▸ WORK ITEM
Reproduce the whole listing, character for character.

▸ DATA RECORDS

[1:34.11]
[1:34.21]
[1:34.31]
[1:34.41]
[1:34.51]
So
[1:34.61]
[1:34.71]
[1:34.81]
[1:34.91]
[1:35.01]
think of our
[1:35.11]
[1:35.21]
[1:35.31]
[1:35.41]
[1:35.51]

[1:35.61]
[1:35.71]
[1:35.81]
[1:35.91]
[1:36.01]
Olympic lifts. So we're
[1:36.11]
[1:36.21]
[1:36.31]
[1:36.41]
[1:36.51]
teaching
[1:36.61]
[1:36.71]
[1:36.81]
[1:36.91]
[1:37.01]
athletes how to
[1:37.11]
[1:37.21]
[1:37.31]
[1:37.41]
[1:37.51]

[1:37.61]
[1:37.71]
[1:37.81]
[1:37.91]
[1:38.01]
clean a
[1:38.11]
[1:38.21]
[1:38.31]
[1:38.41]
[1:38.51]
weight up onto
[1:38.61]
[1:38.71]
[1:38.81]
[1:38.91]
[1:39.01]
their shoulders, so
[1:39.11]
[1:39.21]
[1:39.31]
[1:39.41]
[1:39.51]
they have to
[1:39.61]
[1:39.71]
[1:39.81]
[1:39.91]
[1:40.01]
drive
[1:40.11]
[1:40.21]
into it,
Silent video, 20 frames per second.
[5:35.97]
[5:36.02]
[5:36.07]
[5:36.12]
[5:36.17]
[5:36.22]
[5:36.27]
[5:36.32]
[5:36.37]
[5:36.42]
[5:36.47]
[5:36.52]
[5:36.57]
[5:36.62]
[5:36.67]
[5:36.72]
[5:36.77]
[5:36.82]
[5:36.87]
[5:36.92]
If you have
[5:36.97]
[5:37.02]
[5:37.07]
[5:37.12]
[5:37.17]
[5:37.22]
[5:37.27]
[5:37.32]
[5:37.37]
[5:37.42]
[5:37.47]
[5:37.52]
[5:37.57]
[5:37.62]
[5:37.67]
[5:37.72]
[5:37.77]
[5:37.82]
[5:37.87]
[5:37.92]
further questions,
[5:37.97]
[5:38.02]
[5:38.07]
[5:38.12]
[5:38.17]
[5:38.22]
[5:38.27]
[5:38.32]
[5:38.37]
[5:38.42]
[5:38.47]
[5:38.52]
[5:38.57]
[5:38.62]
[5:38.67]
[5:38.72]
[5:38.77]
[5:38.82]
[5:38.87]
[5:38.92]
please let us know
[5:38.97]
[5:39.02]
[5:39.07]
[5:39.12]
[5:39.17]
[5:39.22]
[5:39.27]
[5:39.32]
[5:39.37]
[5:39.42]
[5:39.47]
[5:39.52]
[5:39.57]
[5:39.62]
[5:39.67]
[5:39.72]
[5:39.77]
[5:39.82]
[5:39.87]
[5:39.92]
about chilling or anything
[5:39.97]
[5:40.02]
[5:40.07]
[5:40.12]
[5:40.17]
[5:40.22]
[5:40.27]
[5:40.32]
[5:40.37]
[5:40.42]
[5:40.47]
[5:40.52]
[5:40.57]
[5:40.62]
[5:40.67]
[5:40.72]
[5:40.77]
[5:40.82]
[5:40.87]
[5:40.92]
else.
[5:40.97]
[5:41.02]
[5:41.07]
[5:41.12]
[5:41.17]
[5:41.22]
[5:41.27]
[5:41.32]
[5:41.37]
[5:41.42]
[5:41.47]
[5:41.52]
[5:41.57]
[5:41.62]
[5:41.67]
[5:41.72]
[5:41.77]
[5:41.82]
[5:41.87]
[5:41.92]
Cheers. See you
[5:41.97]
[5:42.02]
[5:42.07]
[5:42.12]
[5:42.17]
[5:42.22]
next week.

▸ REPLY TO THE TASK
[1:34.11]
[1:34.21]
[1:34.31]
[1:34.41]
[1:34.51]
So
[1:34.61]
[1:34.71]
[1:34.81]
[1:34.91]
[1:35.01]
think of our
[1:35.11]
[1:35.21]
[1:35.31]
[1:35.41]
[1:35.51]

[1:35.61]
[1:35.71]
[1:35.81]
[1:35.91]
[1:36.01]
Olympic lifts. So we're
[1:36.11]
[1:36.21]
[1:36.31]
[1:36.41]
[1:36.51]
teaching
[1:36.61]
[1:36.71]
[1:36.81]
[1:36.91]
[1:37.01]
athletes how to
[1:37.11]
[1:37.21]
[1:37.31]
[1:37.41]
[1:37.51]

[1:37.61]
[1:37.71]
[1:37.81]
[1:37.91]
[1:38.01]
clean a
[1:38.11]
[1:38.21]
[1:38.31]
[1:38.41]
[1:38.51]
weight up onto
[1:38.61]
[1:38.71]
[1:38.81]
[1:38.91]
[1:39.01]
their shoulders, so
[1:39.11]
[1:39.21]
[1:39.31]
[1:39.41]
[1:39.51]
they have to
[1:39.61]
[1:39.71]
[1:39.81]
[1:39.91]
[1:40.01]
drive
[1:40.11]
[1:40.21]
into it,
Silent video, 20 frames per second.
[5:35.97]
[5:36.02]
[5:36.07]
[5:36.12]
[5:36.17]
[5:36.22]
[5:36.27]
[5:36.32]
[5:36.37]
[5:36.42]
[5:36.47]
[5:36.52]
[5:36.57]
[5:36.62]
[5:36.67]
[5:36.72]
[5:36.77]
[5:36.82]
[5:36.87]
[5:36.92]
If you have
[5:36.97]
[5:37.02]
[5:37.07]
[5:37.12]
[5:37.17]
[5:37.22]
[5:37.27]
[5:37.32]
[5:37.37]
[5:37.42]
[5:37.47]
[5:37.52]
[5:37.57]
[5:37.62]
[5:37.67]
[5:37.72]
[5:37.77]
[5:37.82]
[5:37.87]
[5:37.92]
further questions,
[5:37.97]
[5:38.02]
[5:38.07]
[5:38.12]
[5:38.17]
[5:38.22]
[5:38.27]
[5:38.32]
[5:38.37]
[5:38.42]
[5:38.47]
[5:38.52]
[5:38.57]
[5:38.62]
[5:38.67]
[5:38.72]
[5:38.77]
[5:38.82]
[5:38.87]
[5:38.92]
please let us know
[5:38.97]
[5:39.02]
[5:39.07]
[5:39.12]
[5:39.17]
[5:39.22]
[5:39.27]
[5:39.32]
[5:39.37]
[5:39.42]
[5:39.47]
[5:39.52]
[5:39.57]
[5:39.62]
[5:39.67]
[5:39.72]
[5:39.77]
[5:39.82]
[5:39.87]
[5:39.92]
about chilling or anything
[5:39.97]
[5:40.02]
[5:40.07]
[5:40.12]
[5:40.17]
[5:40.22]
[5:40.27]
[5:40.32]
[5:40.37]
[5:40.42]
[5:40.47]
[5:40.52]
[5:40.57]
[5:40.62]
[5:40.67]
[5:40.72]
[5:40.77]
[5:40.82]
[5:40.87]
[5:40.92]
else.
[5:40.97]
[5:41.02]
[5:41.07]
[5:41.12]
[5:41.17]
[5:41.22]
[5:41.27]
[5:41.32]
[5:41.37]
[5:41.42]
[5:41.47]
[5:41.52]
[5:41.57]
[5:41.62]
[5:41.67]
[5:41.72]
[5:41.77]
[5:41.82]
[5:41.87]
[5:41.92]
Cheers. See you
[5:41.97]
[5:42.02]
[5:42.07]
[5:42.12]
[5:42.17]
[5:42.22]
next week.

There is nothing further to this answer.